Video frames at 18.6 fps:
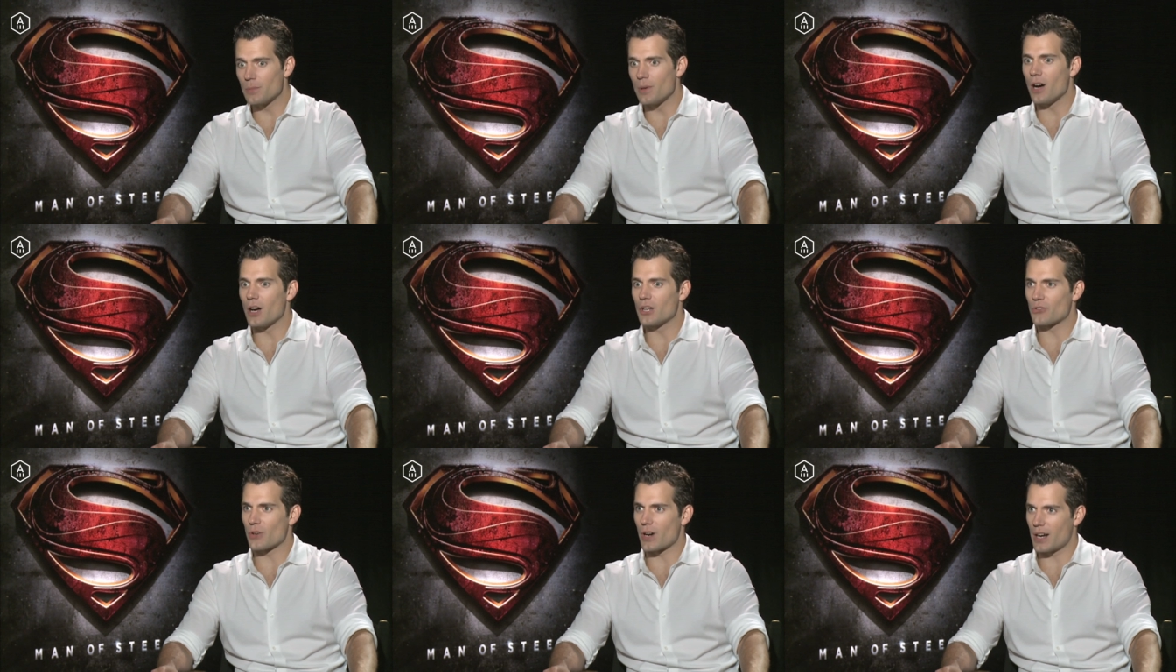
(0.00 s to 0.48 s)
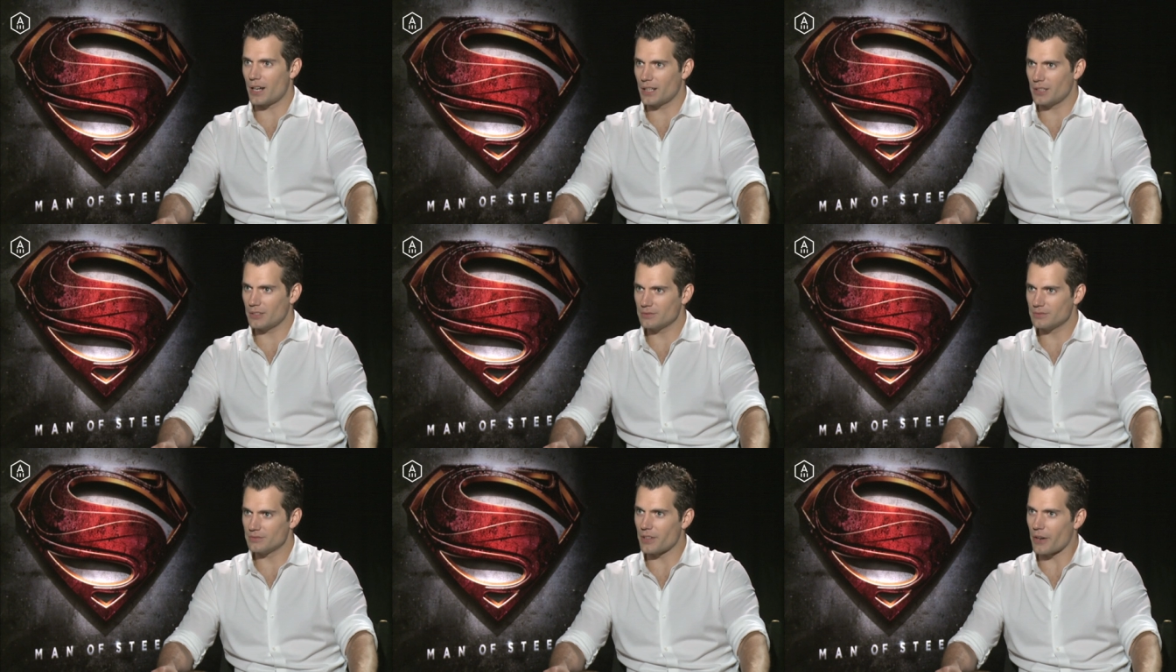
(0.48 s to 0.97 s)
some hard
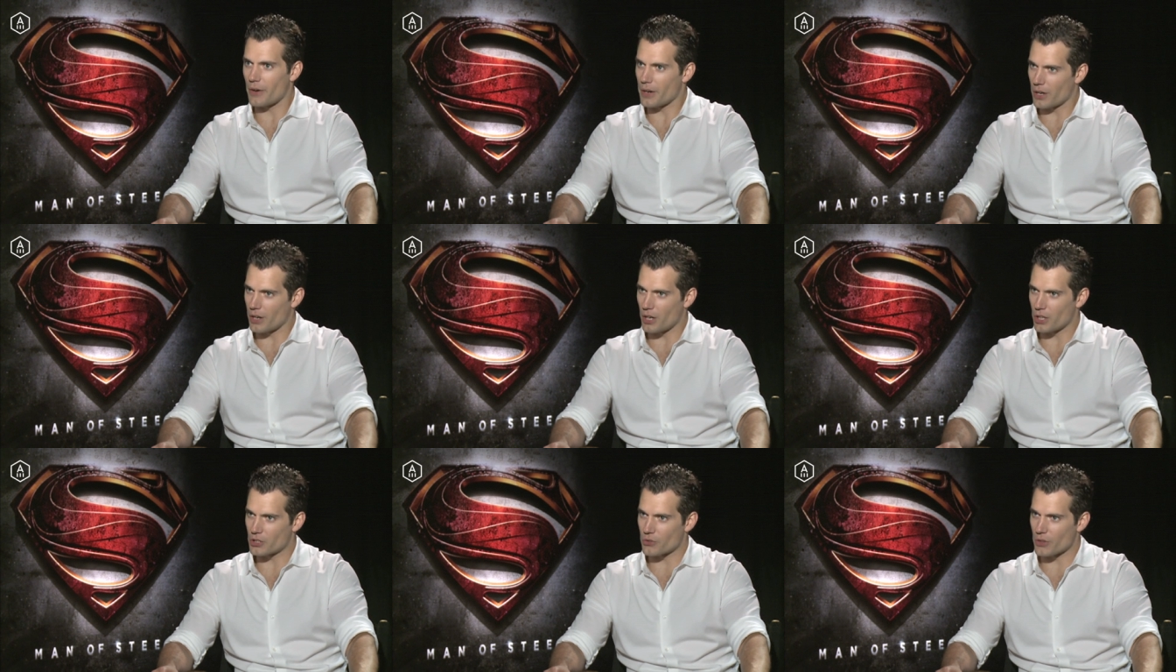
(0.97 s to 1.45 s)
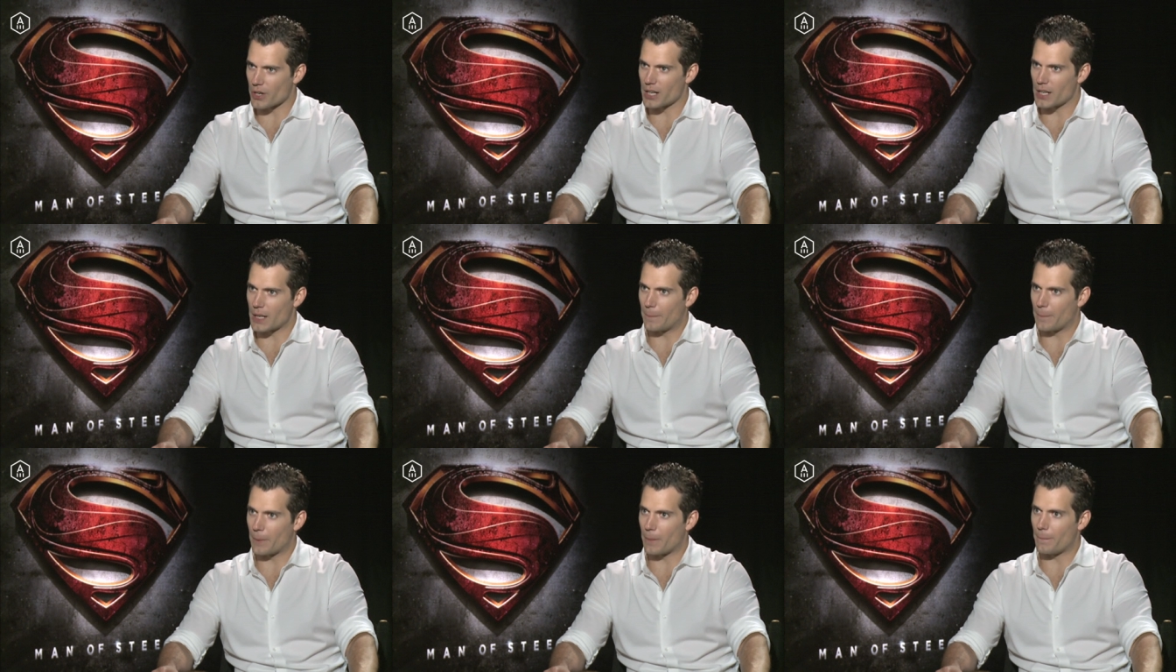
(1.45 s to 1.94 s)
training, very hard
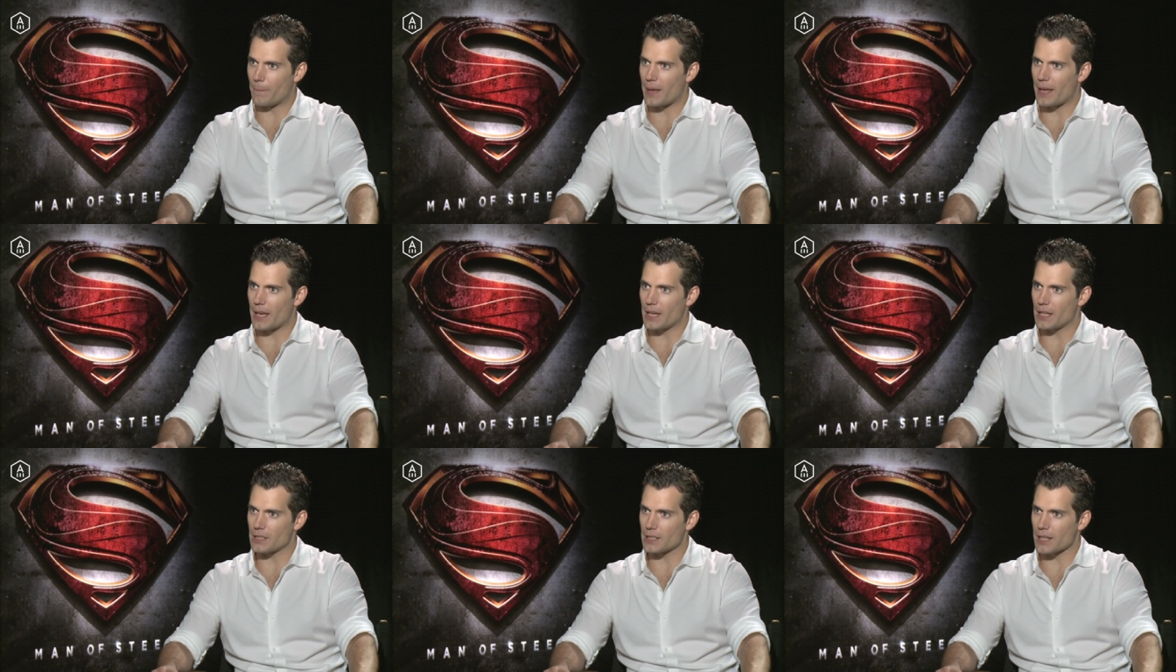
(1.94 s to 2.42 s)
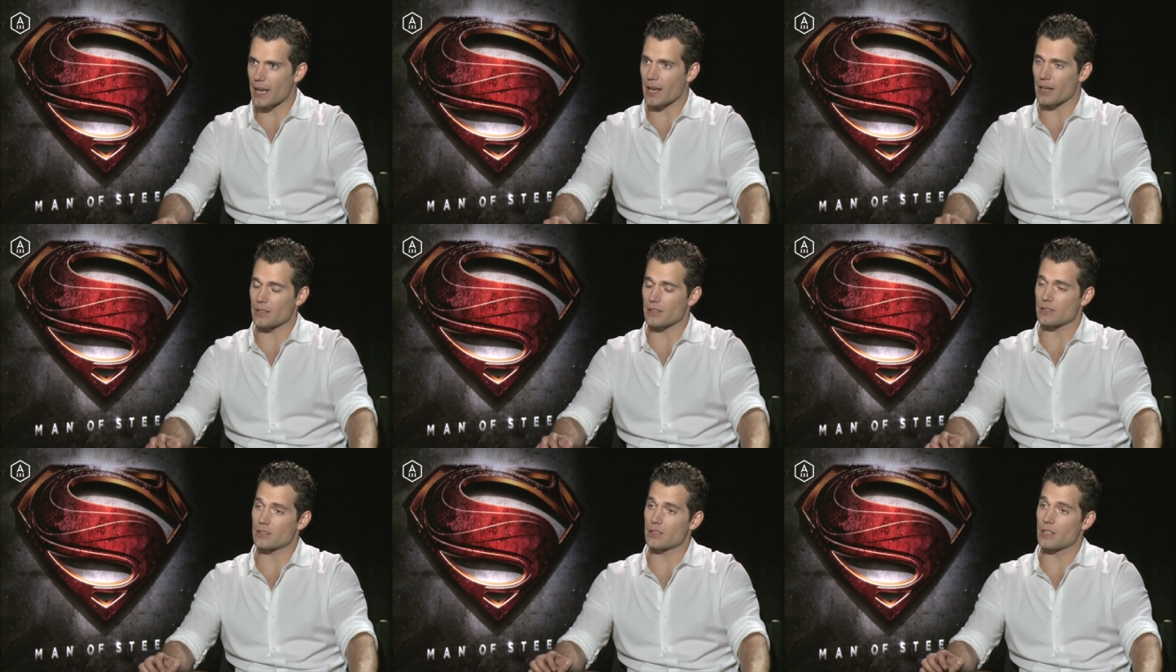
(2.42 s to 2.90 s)
training, but made
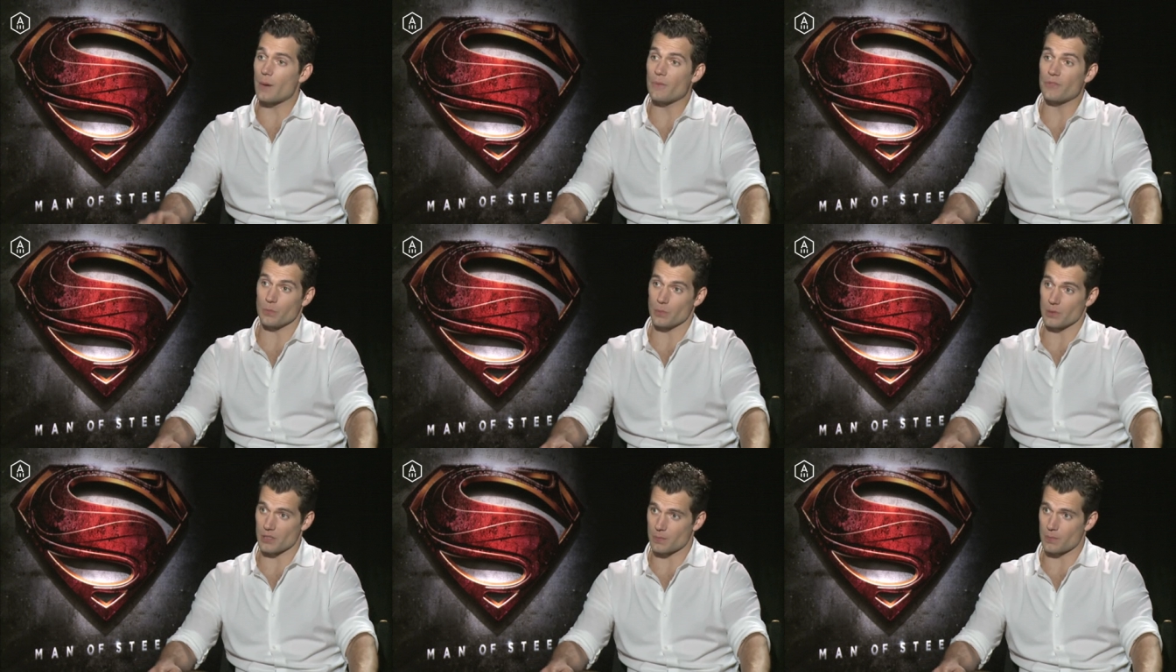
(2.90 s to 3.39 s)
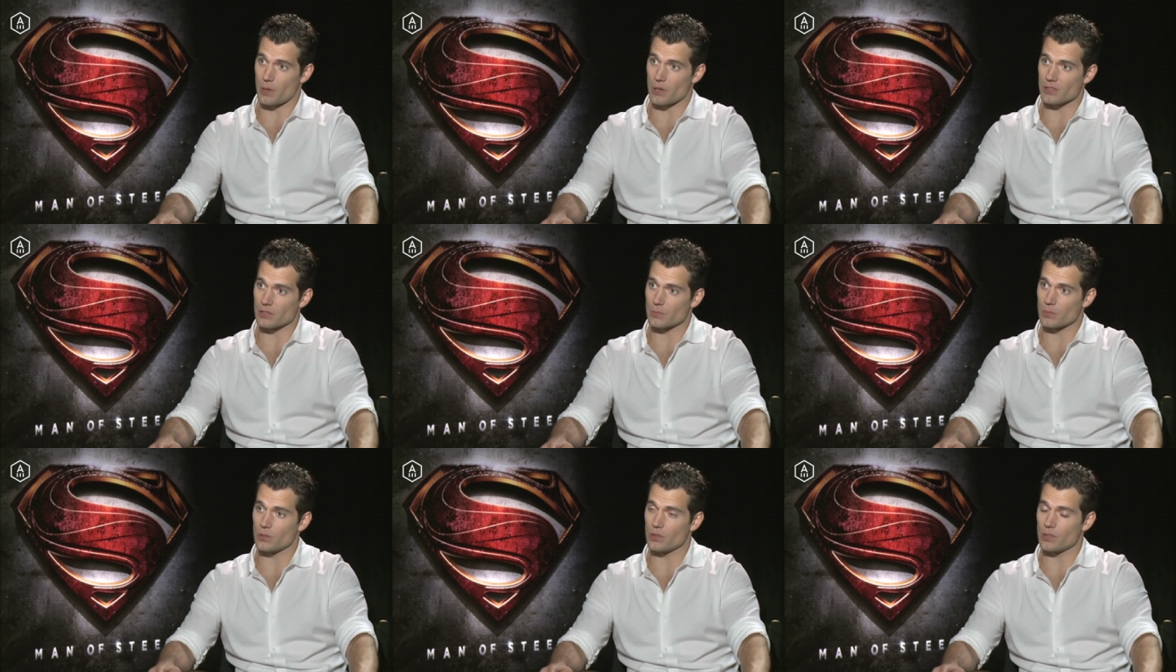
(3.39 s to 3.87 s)
as comfortable as
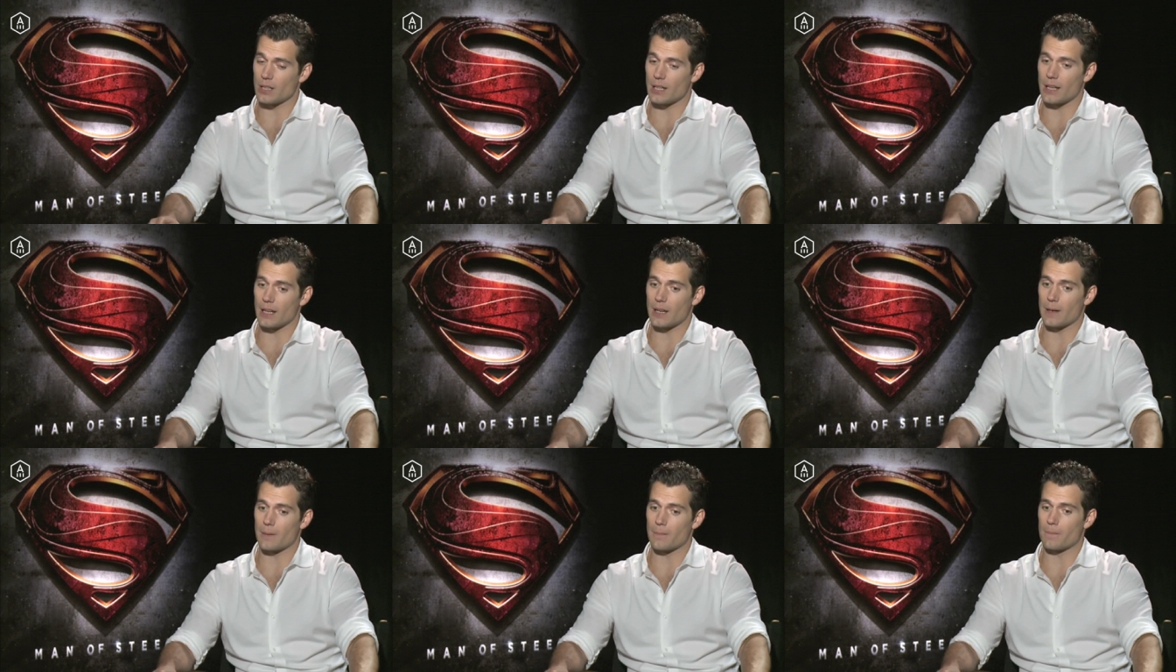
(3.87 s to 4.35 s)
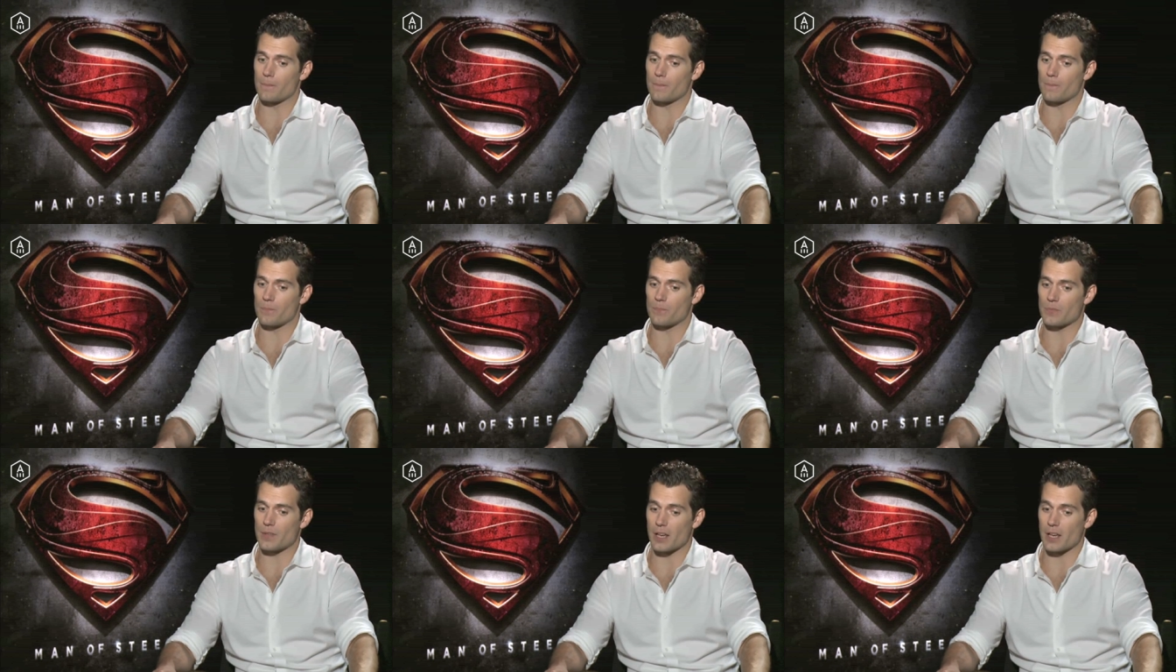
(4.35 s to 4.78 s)
possible, um,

* * *

**YOUR INSTRUCTIONS:** Pictures stay out. Return exactly the lines from the one with "(2.42 s to 2.90 s)" through the last line of the data.

**RESPONSE FOR THIS EXERCISE:**
(2.42 s to 2.90 s)
training, but made
(2.90 s to 3.39 s)
(3.39 s to 3.87 s)
as comfortable as
(3.87 s to 4.35 s)
(4.35 s to 4.78 s)
possible, um,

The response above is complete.